The agency gave the plan its blessing in August partly because a water treatment system will prevent approximately 11,000 pounds of sediment from running off into the lake each year and eliminate 7,720 tons of carbon emissions " a 63 percent reduction.
The plan also will restore two acres around a stream and enhance the natural ecosystem of a creek and meadow.
"I think they really hit it here in terms of environmental improvements," Singlaub said.
The nearly 20-acre site is surrounded by towering ponderosa pines. The $200 million to $250 million project will feature resident-owned condos selling for $1.5 million to $4 million in buildings resembling traditional Tahoe estate homes and historic stone-and-wood lodges with lofts and porches.
It will include membership in a private beach club, restaurants, a fitness center, snack bars, all the amenities of a five-star hotel and a private, sandy beach as long as a football field.
"It's a special place in the world and it's going to stay that way," said Bob Mecay, president of the Tahoe Beach Club.
"We have an opportunity to make some real significant environmental improvements and aesthetic improvements," he said. "To me, it's really urban redevelopment. It's reuse."
Mecay said it was "inevitable the current use would not continue. It's worth way more than a trailer park."
South Shore Tahoe LLC bought the property for $12.6 million in February 2002, and within months notified regional planners of its intentions. Mecay said construction could begin this summer, but a slow economy could push that back.
Mecay said he understands the concerns of the residents, who have been offered various buyout plans that the remaining 30 residents find unacceptable.
"I wouldn't want to leave if I lived on Lake Tahoe and was paying $500 a month for rent," said Tom Castaneda, the company's vice president.
Many of the residents own their mobile homes, but none own the property beneath them. The 155-unit trailer park, once the site of a small airport, was built in the early 1960s when only a few casinos dotted the south shore of the lake in Stateline and neighboring South Lake Tahoe, Calif.

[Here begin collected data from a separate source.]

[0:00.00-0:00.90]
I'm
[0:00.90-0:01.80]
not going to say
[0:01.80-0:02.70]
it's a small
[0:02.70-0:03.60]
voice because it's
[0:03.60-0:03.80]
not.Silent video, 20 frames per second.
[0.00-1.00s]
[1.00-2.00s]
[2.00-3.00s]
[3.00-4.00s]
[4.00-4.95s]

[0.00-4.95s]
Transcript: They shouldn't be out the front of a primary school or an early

Singlaub said the project is part of an ongoing effort to use redevelopment to make environmental improvements and "get rid of old, tired architecture " in this case an old converted airport they put trailers on " which I think detracts from the area scenically and economically."

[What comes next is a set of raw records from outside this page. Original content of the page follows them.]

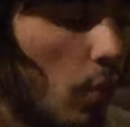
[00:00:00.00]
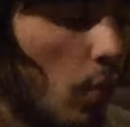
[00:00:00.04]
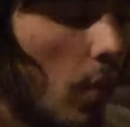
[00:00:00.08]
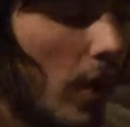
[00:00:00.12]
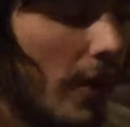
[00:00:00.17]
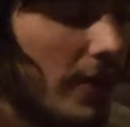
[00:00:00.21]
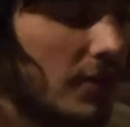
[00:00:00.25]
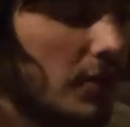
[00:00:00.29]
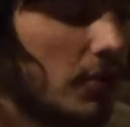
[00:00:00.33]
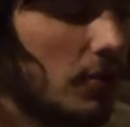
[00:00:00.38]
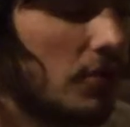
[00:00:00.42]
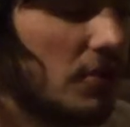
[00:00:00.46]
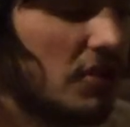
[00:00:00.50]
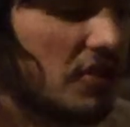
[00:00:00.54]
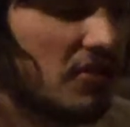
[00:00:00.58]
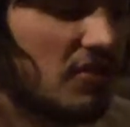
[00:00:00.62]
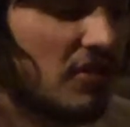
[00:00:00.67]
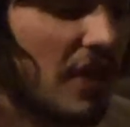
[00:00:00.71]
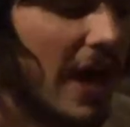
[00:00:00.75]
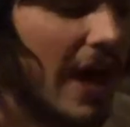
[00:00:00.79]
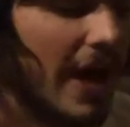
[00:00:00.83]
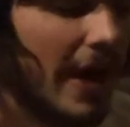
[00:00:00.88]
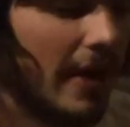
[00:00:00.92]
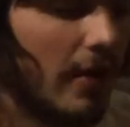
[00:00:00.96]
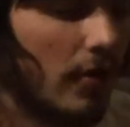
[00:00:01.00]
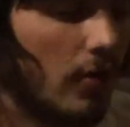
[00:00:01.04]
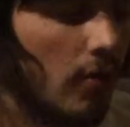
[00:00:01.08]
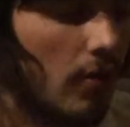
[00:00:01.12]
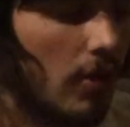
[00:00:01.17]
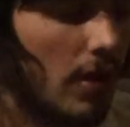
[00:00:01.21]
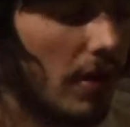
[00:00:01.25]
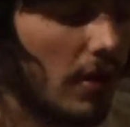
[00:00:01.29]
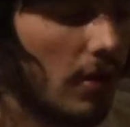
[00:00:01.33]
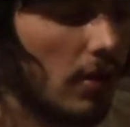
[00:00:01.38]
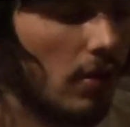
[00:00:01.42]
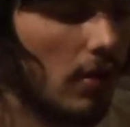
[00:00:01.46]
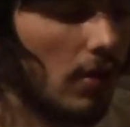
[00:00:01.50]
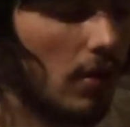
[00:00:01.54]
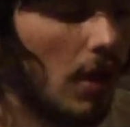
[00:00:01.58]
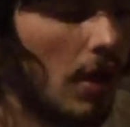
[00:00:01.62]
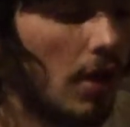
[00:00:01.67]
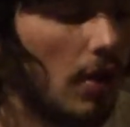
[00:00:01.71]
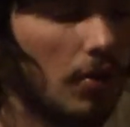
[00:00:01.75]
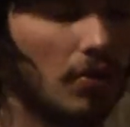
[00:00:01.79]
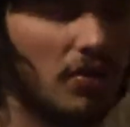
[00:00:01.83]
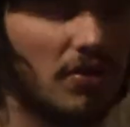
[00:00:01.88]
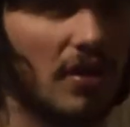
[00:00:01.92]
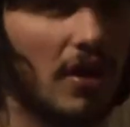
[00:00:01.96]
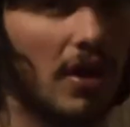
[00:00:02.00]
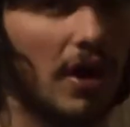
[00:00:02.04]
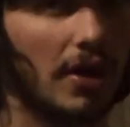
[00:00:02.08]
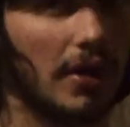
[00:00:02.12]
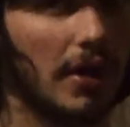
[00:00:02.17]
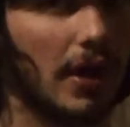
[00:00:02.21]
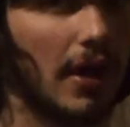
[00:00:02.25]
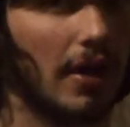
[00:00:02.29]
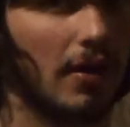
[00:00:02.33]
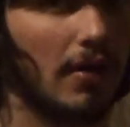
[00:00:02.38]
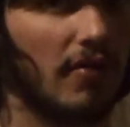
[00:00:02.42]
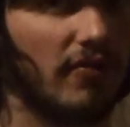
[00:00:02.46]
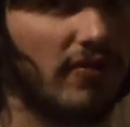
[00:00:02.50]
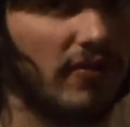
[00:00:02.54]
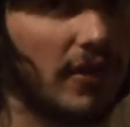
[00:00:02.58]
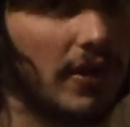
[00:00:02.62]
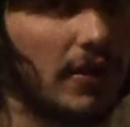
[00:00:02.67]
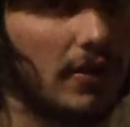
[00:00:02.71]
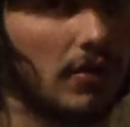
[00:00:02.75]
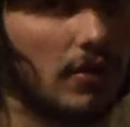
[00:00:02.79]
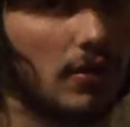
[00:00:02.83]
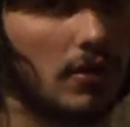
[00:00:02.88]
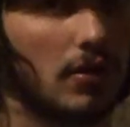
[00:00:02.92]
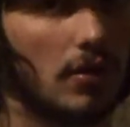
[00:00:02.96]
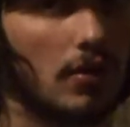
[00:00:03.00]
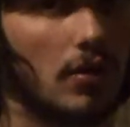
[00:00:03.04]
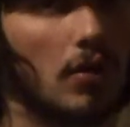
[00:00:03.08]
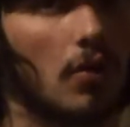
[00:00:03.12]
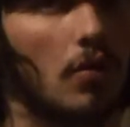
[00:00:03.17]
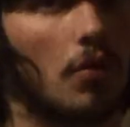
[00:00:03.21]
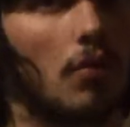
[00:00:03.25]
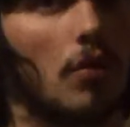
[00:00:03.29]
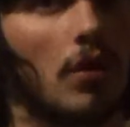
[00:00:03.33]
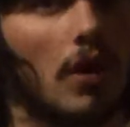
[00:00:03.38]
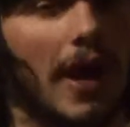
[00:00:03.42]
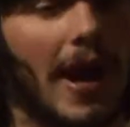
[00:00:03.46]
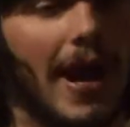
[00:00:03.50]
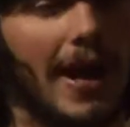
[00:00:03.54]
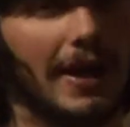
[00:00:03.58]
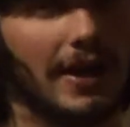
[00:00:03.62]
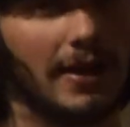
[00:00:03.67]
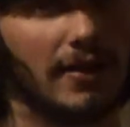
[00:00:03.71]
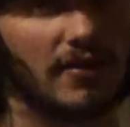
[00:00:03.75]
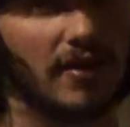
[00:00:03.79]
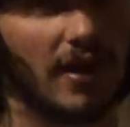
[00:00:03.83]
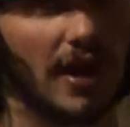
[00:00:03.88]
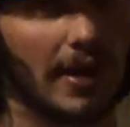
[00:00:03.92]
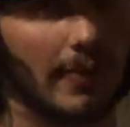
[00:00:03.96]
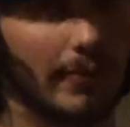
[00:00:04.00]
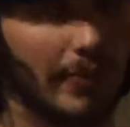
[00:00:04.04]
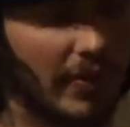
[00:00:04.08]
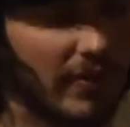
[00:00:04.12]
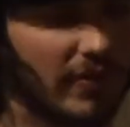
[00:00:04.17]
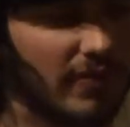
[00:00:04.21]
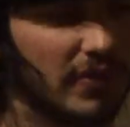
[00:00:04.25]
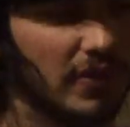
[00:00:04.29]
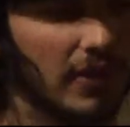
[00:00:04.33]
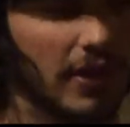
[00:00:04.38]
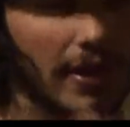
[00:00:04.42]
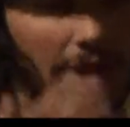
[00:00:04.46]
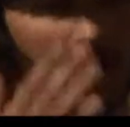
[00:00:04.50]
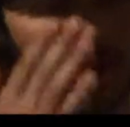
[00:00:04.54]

when you decide on a load to hunt elephant or any type of, you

"People don't realize it, but there are a number of trailer parks in the city of South Lake Tahoe and, in most cases, environmentally they are a mess," Singlaub said.
The approved plan requires the developers to provide 15 moderate-income housing units at a yet-to-be determined site and 39 units of affordable housing at an apartment building next to the trailer park. Trailer park residents will get at least six months' notice before they have to move.
The buyout options include a $5,000 payment, reimbursing all costs to move to another trailer park within 100 miles or the fair appraised value of the trailer. In many cases the trailers are so old they can't be moved, and often the appraised value doesn't cover demolition costs.
The developers have offered displaced residents first rights to the apartments, but some said the units are run down and they can't imagine moving into a 650-square-foot apartment.
Many of the mobile homes are nicely painted with well-cared-for lawns. But since people started to move out, others have fallen into disrepair with weeds and junk piles.
"This was a good neighborhood," said Monroe Friedling, 81, who has lived there for 29 years. "We had picnics together and Christmas parties."
"People kept their places up, and you knew your neighbors," said Jan Christensen, 57, a resident since 1982.
The holdouts would like to sue to block the development but can't afford a lawyer and haven't found one willing to take on their fight for free.
Williams said that while they continue to object to the change, most realize it's inevitable.
"Except for Monroe and Jan. They will be standing on their porch with a 12-gauge shotgun to the bitter end," he said.
Christensen, who has leukemia, grits her teeth and nods.
"I will keep at it until I draw my last breath."